Complex Network-based features extraction in RGB-D human action recognition

https://doi.org/10.1016/j.jvcir.2021.103371Get rights and content

Abstract

Analysis of human behavior through visual information has been one of the active research areas in computer vision community during the last decade. Vision-based human action recognition (HAR) is a crucial part of human behavior analysis, which is also of great demand in a wide range of applications. HAR was initially performed via images from a conventional camera; however, depth sensors have recently embedded as an additional informative resource to cameras. In this paper, we have proposed a novel approach to largely improve the performance of human action recognition using Complex Network-based feature extraction from RGB-D information. Accordingly, the constructed complex network is employed for single-person action recognition from skeletal data consisting of 3D positions of body joints. The indirect features help the model cope with the majority of challenges in action recognition. In this paper, the meta-path concept in the complex network has been presented to lessen the unusual actions structure challenges. Further, it boosts recognition performance. The extensive experimental results on two widely adopted benchmark datasets, the MSR-Action Pairs, and MSR Daily Activity3D indicate the efficiency and validity of the method.

Introduction

Nowadays, human behavior analysis (HBA) has attracted more interest in the field of artificial intelligence and machine learning. Motivated by the wide possible application areas, some significant advances have been made in learning and recognition of human behavior, especially using computer vision techniques [2], [3]. HBA can be widely applied to various domains, such as surveillance in public areas, shopping centers, and airports, home care for elderly people and children, Human-Computer/Robot Interaction (HCI/HRI), video retrieval, computer gaming [1], [7], [9], [13]. For instance, to build a human–computer interface that intelligently serves people, a system should be able to not only sense the human movements but also understand their actions and intention. The goal of human activity recognition is to automatically detect and analyze human activities in real-time from the information acquired from different types of sensors, such as RGB cameras, range sensors, or other sensing modalities [1], [9], [10]. As a result, if machines could automatically interpret the activities that people perform in daily life, many tasks would be revolutionized [4]. Depending on the complexity, the human motions can be conceptually categorized as gestures, actions, and activities with interactions. Gestures are normally regarded as the atomic elements of human movements, such as “turning head to the left”, “raising left leg”, and “crouching”. Actions usually refer to a single human motion that consists of one or more gestures, like “walking”, “throwing”, etc. In the most complex scenario, the subject could interact with objects or other subjects, for instance, “two persons fighting” and “people playing football” [10].
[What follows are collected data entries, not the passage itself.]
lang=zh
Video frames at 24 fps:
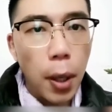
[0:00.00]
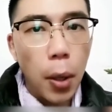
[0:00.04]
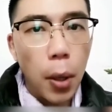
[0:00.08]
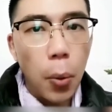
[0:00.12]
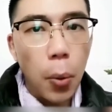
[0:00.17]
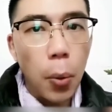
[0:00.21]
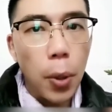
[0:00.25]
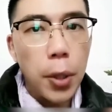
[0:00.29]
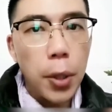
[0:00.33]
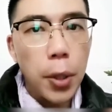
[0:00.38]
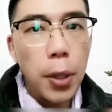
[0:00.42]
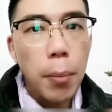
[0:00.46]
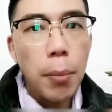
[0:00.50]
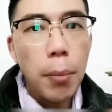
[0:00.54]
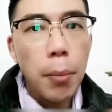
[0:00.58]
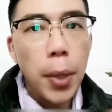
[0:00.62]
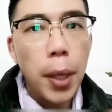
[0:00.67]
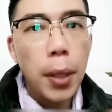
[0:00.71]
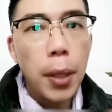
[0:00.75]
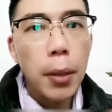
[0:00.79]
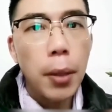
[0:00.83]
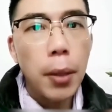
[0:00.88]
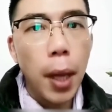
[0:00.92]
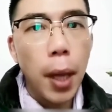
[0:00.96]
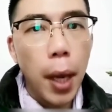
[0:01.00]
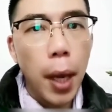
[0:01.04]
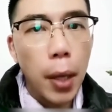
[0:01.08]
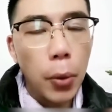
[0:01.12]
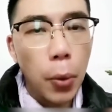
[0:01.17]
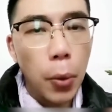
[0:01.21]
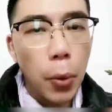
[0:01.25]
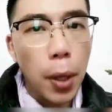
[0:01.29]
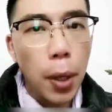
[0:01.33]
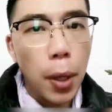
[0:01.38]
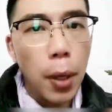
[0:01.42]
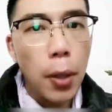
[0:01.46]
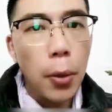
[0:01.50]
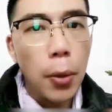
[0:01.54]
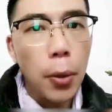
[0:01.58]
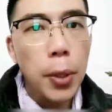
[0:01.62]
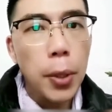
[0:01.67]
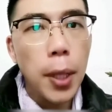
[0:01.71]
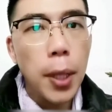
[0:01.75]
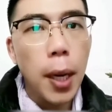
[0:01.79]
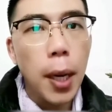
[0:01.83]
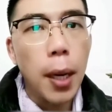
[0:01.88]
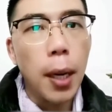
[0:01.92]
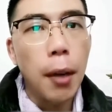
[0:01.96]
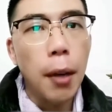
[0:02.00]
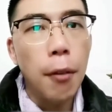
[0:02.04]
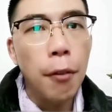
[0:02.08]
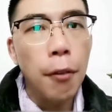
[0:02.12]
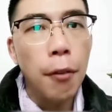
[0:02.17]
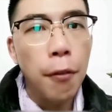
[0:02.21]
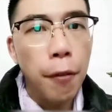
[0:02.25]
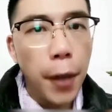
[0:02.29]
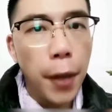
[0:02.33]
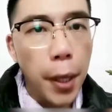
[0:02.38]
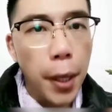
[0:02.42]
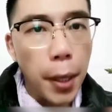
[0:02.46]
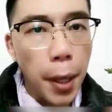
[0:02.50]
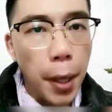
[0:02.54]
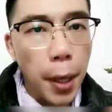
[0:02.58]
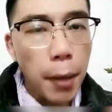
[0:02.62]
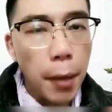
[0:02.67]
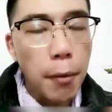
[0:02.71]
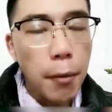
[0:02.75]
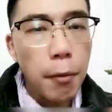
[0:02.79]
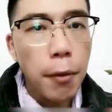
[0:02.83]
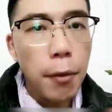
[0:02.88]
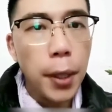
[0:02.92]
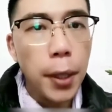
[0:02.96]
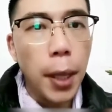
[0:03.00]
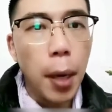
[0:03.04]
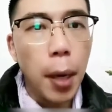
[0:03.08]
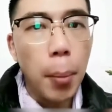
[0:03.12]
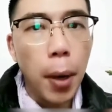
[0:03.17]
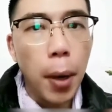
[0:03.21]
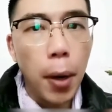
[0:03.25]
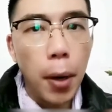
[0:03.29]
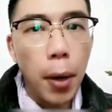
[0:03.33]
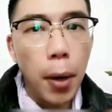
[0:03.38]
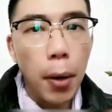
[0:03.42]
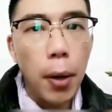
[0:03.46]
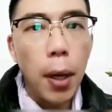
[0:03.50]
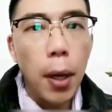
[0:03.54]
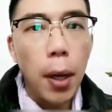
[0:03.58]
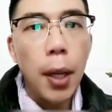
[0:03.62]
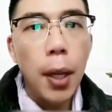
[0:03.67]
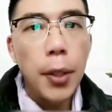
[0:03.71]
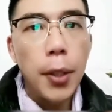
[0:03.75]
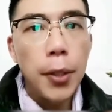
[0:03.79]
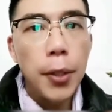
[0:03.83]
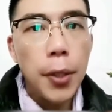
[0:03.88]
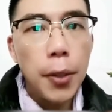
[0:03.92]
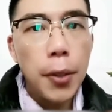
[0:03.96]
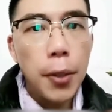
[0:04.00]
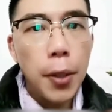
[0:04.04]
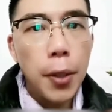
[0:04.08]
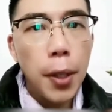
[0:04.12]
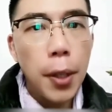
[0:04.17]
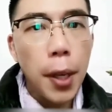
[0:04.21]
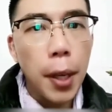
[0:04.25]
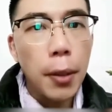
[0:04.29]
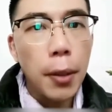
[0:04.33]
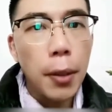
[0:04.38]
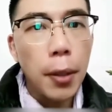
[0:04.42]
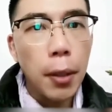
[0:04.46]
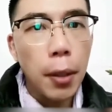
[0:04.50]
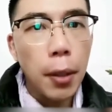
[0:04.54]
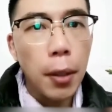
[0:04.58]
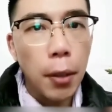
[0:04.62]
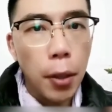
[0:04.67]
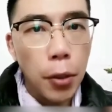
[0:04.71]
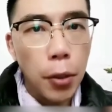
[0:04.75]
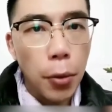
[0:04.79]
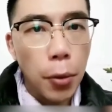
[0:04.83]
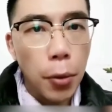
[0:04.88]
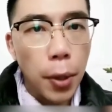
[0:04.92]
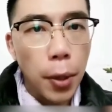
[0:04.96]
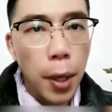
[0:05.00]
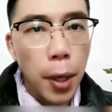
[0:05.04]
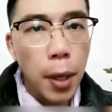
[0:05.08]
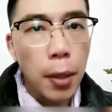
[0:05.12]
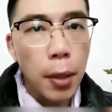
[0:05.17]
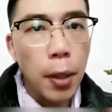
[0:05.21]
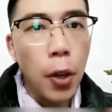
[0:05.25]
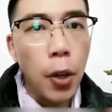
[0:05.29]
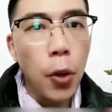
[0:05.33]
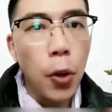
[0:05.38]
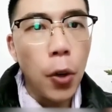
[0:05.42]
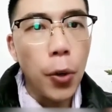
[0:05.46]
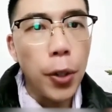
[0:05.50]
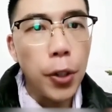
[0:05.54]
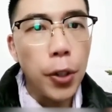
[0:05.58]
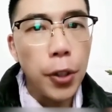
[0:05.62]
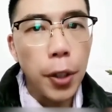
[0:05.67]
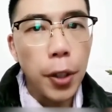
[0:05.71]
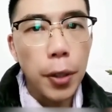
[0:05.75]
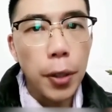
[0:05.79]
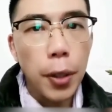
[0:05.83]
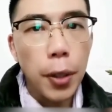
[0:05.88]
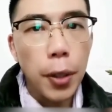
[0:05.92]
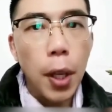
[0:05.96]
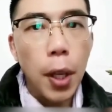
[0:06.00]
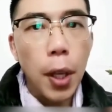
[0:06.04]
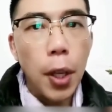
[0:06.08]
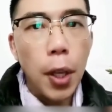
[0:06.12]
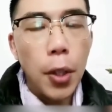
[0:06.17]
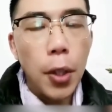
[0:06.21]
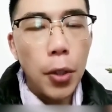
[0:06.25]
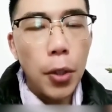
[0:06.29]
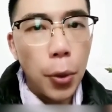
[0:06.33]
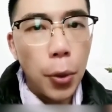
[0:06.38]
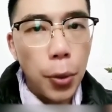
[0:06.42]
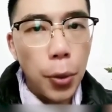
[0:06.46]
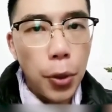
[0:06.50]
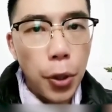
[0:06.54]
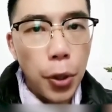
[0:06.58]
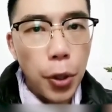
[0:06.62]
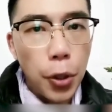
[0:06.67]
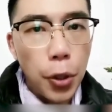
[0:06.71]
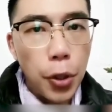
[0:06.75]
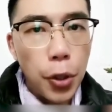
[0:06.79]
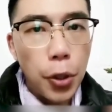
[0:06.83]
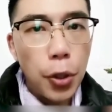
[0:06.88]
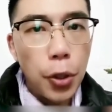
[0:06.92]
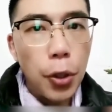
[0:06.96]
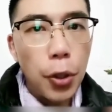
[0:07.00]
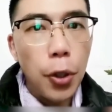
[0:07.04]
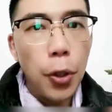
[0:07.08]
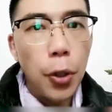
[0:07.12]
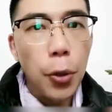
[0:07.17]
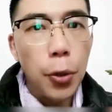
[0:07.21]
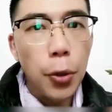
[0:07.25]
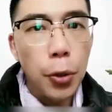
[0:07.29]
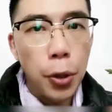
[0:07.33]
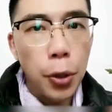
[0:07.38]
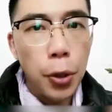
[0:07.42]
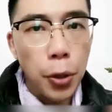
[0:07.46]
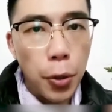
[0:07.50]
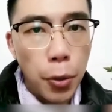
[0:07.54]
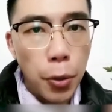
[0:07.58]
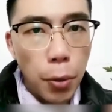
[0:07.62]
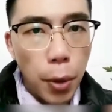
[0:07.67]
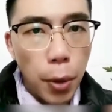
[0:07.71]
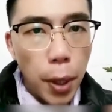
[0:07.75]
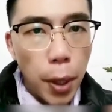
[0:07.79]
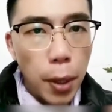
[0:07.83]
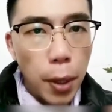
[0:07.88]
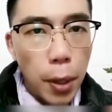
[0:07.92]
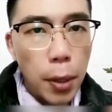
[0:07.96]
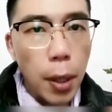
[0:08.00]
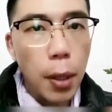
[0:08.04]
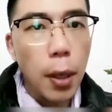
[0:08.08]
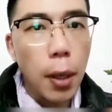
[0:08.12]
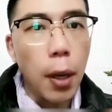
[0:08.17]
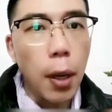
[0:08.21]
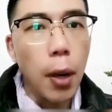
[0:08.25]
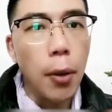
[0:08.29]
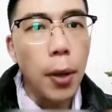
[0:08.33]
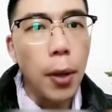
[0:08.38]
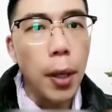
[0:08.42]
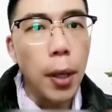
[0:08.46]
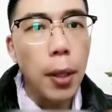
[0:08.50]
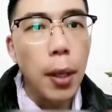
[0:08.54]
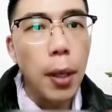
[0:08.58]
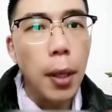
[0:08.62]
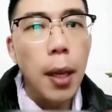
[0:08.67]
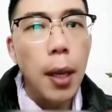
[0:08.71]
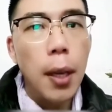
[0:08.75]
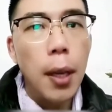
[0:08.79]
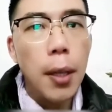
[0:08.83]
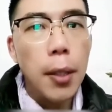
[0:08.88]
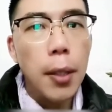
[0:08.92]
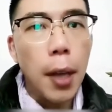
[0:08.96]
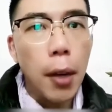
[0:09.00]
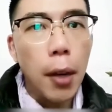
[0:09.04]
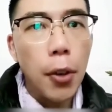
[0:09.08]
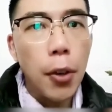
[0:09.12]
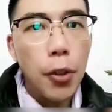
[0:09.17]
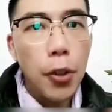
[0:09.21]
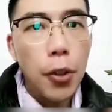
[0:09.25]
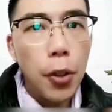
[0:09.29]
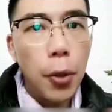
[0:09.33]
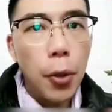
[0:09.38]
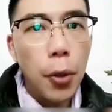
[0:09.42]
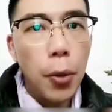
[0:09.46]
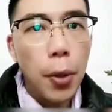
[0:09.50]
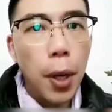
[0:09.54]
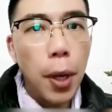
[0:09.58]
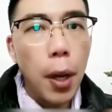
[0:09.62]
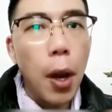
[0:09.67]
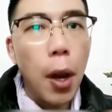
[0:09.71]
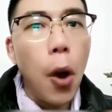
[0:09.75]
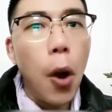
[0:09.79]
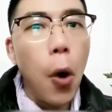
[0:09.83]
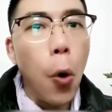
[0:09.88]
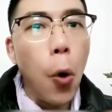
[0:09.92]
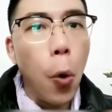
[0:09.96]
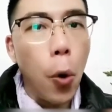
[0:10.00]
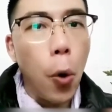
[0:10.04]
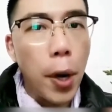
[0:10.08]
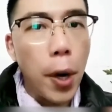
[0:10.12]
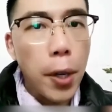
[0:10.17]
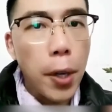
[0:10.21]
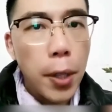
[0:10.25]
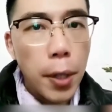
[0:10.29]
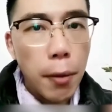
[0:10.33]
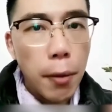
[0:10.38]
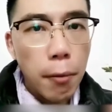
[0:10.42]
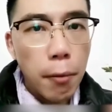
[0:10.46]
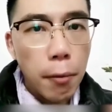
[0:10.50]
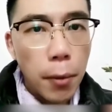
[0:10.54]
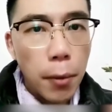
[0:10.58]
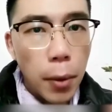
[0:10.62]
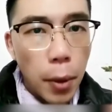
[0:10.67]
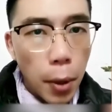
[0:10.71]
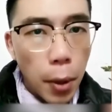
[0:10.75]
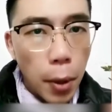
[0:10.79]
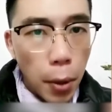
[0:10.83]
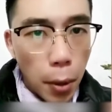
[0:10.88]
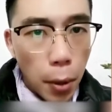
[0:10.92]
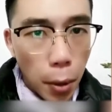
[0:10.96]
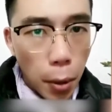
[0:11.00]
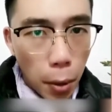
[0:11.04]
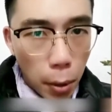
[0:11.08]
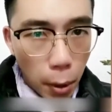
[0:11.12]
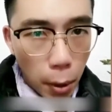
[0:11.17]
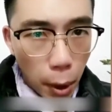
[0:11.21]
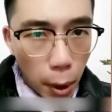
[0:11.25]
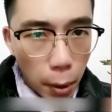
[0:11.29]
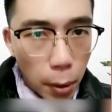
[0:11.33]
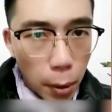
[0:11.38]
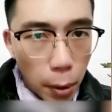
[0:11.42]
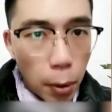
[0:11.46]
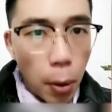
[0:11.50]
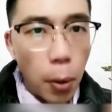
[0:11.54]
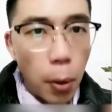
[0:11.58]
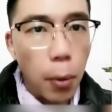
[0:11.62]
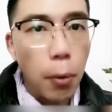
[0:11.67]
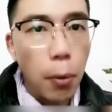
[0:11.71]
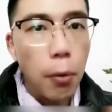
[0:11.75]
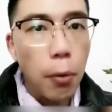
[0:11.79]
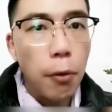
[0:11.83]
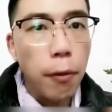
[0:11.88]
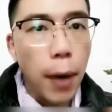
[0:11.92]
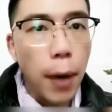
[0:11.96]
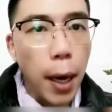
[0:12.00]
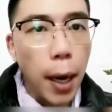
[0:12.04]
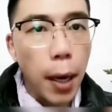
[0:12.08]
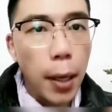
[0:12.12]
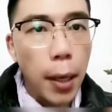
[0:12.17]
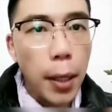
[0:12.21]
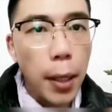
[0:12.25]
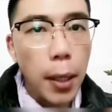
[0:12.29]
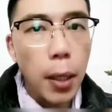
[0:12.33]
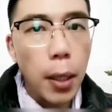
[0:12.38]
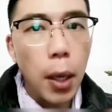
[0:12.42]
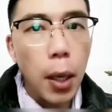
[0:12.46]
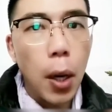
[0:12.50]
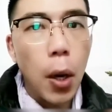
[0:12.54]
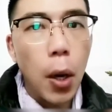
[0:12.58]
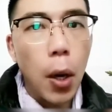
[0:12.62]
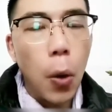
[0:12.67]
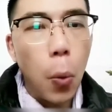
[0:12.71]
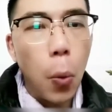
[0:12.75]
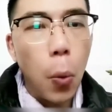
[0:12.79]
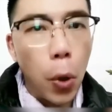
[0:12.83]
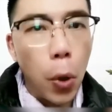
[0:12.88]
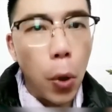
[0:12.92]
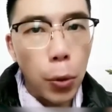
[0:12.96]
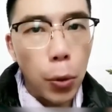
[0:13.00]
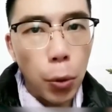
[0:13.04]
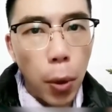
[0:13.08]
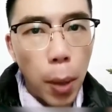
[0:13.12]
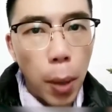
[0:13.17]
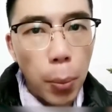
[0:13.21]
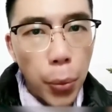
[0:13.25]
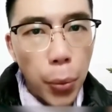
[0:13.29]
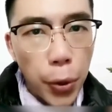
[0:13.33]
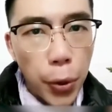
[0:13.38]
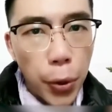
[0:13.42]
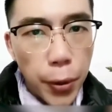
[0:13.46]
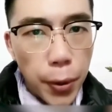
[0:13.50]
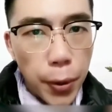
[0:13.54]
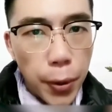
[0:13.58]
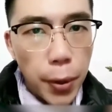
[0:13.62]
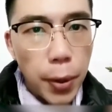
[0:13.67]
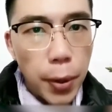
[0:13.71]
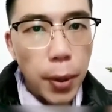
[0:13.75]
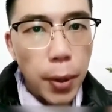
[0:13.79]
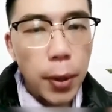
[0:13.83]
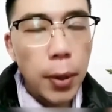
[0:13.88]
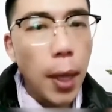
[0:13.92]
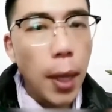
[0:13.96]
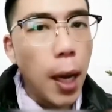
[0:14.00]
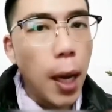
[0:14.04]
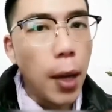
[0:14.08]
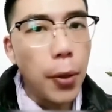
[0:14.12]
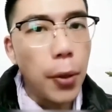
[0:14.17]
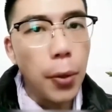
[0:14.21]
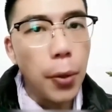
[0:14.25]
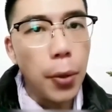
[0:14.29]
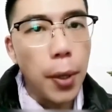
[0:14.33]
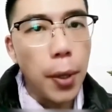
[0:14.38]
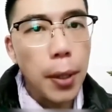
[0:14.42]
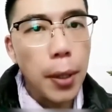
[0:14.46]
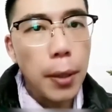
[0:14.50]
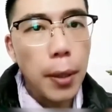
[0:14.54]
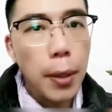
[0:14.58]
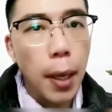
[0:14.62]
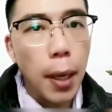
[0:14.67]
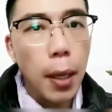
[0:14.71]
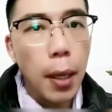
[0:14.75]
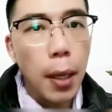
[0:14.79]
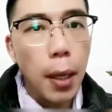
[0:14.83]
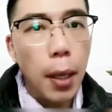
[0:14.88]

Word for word: 我身边太多人留下了肺炎、肺大泡、心肌炎等各种各样的后遗症，尤其是六十岁以上的老人，阳了之后呢，浑身疼痛、乏力、卧床不起，大有人在。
Recently, the progress of sensor technologies has led to affordable high-definition depth cameras, such as Microsoft Kinect [48]. Depth camera exploits structured- light to capture the depth map in real-time. Pixels in a depth map represent the depth of a scene rather than a measure of the intensity of color [7]. After the recent release of cost-effective depth sensors, studies on various applications on 3D data have significantly been increased [6]. In general, depth imagery is inexpensive and overcomes some of the limitations of RGB images. It has some advantages over conventional RGB images such as providing the 3D structure of the scene, robustness against illumination changes, better segmentation, proper background subtraction, and motion estimation [1], [7], [9], [10], [15], [29]. However, there remain some crucial problems for algorithms using various types of data [1], [9]. As it is known, the human body is an articulated system of rigid segments connected by joints. Hence, human motion is often considered as a continuous evolution of the configuration of the segments or body posture. If the body joints could reliably be extracted and tracked, action recognition would be obtained using the tracked joint positions [11]. The Kinect provides 3D positions of 20 skeletal joints for each subject tracked in the scene as shown in Fig. 1[35].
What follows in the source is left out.